The findings were a wake-up call that guided and motivated action towards a more targeted approach to improving women’s participation and decision-making in food systems.
The result is not only greater gender equality but subsequent improvements in nutrition, health, and productivity. And while the gender gap was slowly closing, Bangladesh achieved lower-middle-income status, with reductions in extreme poverty, as well as child and maternal mortality.
Clearly, for women around the world, there remains a long way to go. But as Bangladesh has demonstrated, unlocking the multiple benefits that gender equality can bring begins with first quantifying the level of empowerment and gender parity among rural women and their communities. In this case, researchers deployed a pioneering tool, the Women’s Empowerment in Agriculture Index (WEAI).
Bangladesh became the first country to carry out a national household survey that included the WEAI in 2012. One component of the index provided the first measure of women’s empowerment across five key domains: decisions about agricultural production; access to and decision-making power about agricultural resources; control of use of income; leadership in the community, and time allocation.
In addition, another component measured gender parity, or the percentage of women who are empowered or whose achievements are at least as high as the men in their households. This allowed women’s empowerment to become a litmus test for agricultural productivity, nutritional status, and public health.
The publicly available data was instrumental in demonstrating the scale of gender inequality in Bangladesh as well as exposing the variation in empowerment within the country. And this information also enabled the second step, which was to inspire government-backed programs that addressed the mutual links between women, agriculture, and food security.
The Agriculture, Nutrition, and Gender Linkages (ANGeL) program, designed in partnership with Bangladesh’s Ministry of Agriculture, featured agricultural training, nutrition behaviour change communication and gender sensitization trainings in Bangladesh between 2015 and 2018.
Not only did these trainings positively impact women’s empowerment by up to 13 percentage points, but the program also increased the production of crops other than rice and improved the quality of household diets. The ANGeL program has since been rolled out nationwide.
To date, the WEAI has spawned several different versions, some including more extensive metrics and others fewer, to meet the needs of more than 200 organizations in 58 countries.
But applied at a global level, supported by CGIAR, tools like WEAI can provide a common metric that helps design policies to meet multiple goals, from improving diets and childhood development to increasing women’s livelihoods.
If more countries, governments and agencies made use of the WEAI or similar, to guide policy and investment decisions, women’s empowerment could be leveraged as a gateway towards a healthier, more inclusive and fairer world.
When performance is measured, performance improves but when performance can also be directly compared across countries, regions, and different production systems, the result can accelerate progress by inspiring a race to the top.
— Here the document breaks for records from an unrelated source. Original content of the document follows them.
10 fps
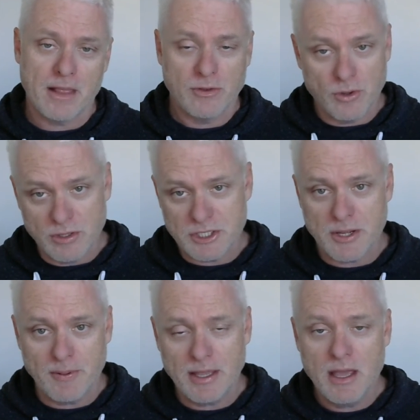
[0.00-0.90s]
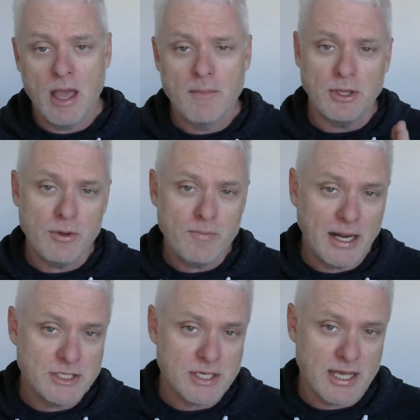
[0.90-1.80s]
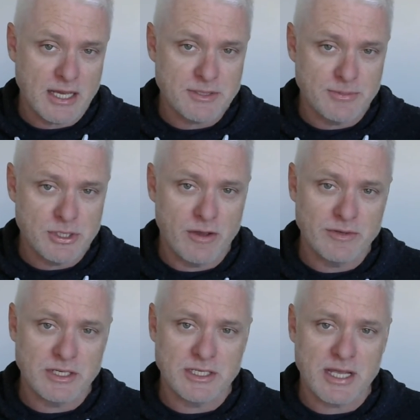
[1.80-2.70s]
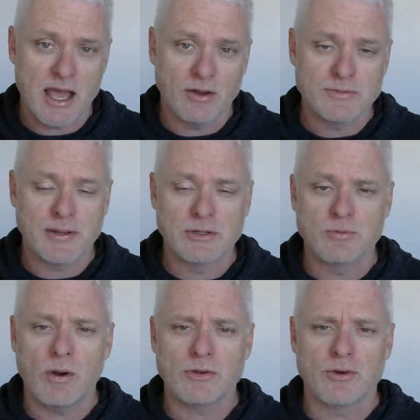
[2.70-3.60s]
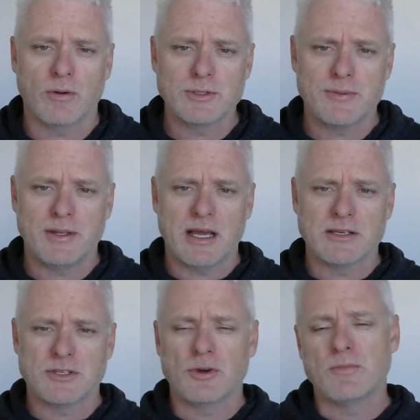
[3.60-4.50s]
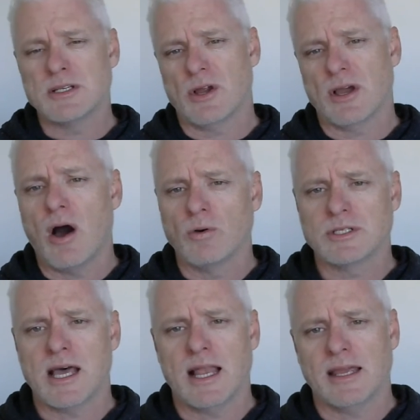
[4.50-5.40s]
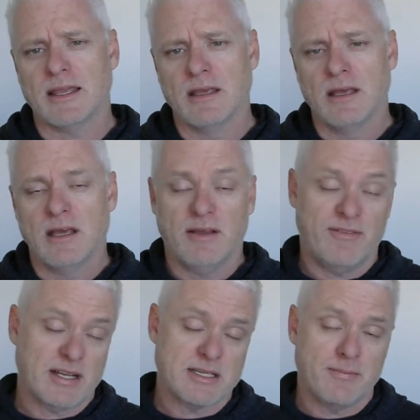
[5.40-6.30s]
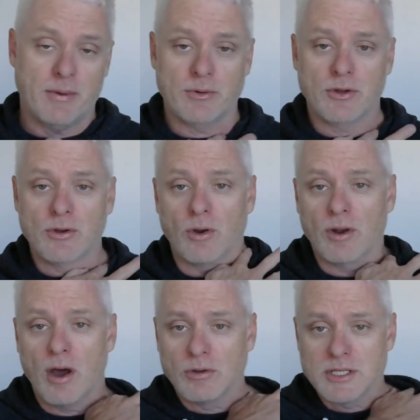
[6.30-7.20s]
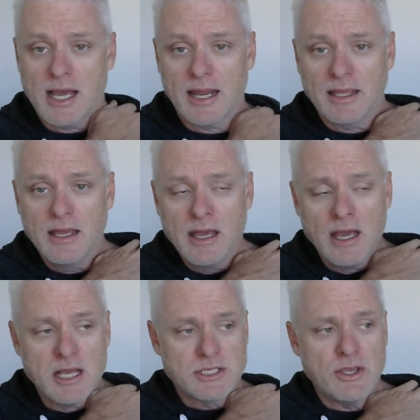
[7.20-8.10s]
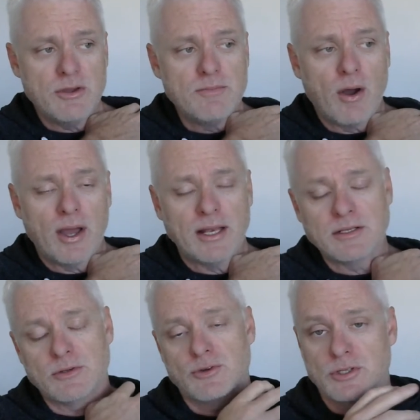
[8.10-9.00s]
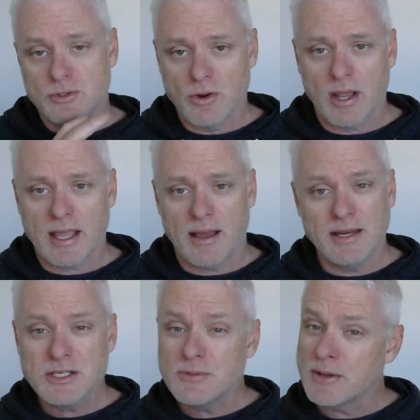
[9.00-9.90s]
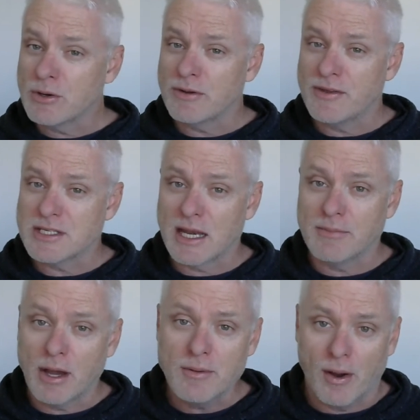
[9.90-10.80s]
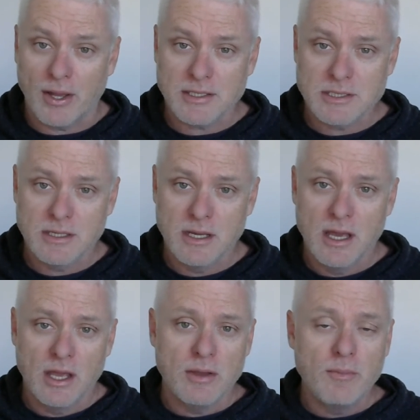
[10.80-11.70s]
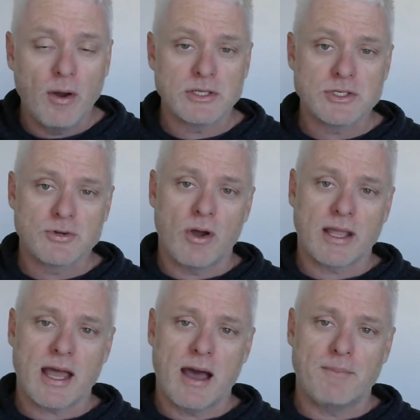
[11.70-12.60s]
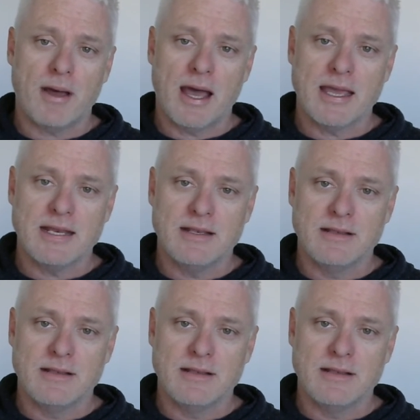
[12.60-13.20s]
do the shipping, but you manage the customer service and sales, because what drop shipping does is almost like wholesaling. In fact, some people do call it wholesaling. So you might strike, and this would be good if you're selling motorbikes, you might strike up a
This is why efforts are under way at CGIAR to harmonise different instruments to allow progress worldwide to be monitored and stimulated more widely.
Governments also have a critical role to play in investing in collecting and reporting on empowerment indicators and working alongside development partners to act upon their insights.
The more policymakers and researchers know about the extent of gender inequality and its wider role in the health and prosperity of its population, the more governments, researchers and NGOs can take targeted and effective action that addresses global challenges at their roots.
Women’s empowerment in agriculture leads to greater diversity in food production and household diets, and, in many countries, helps children’s long-term nutritional status. With a consistent approach that first reveals and then reduces the gaps in women’s empowerment, everyone stands to benefit.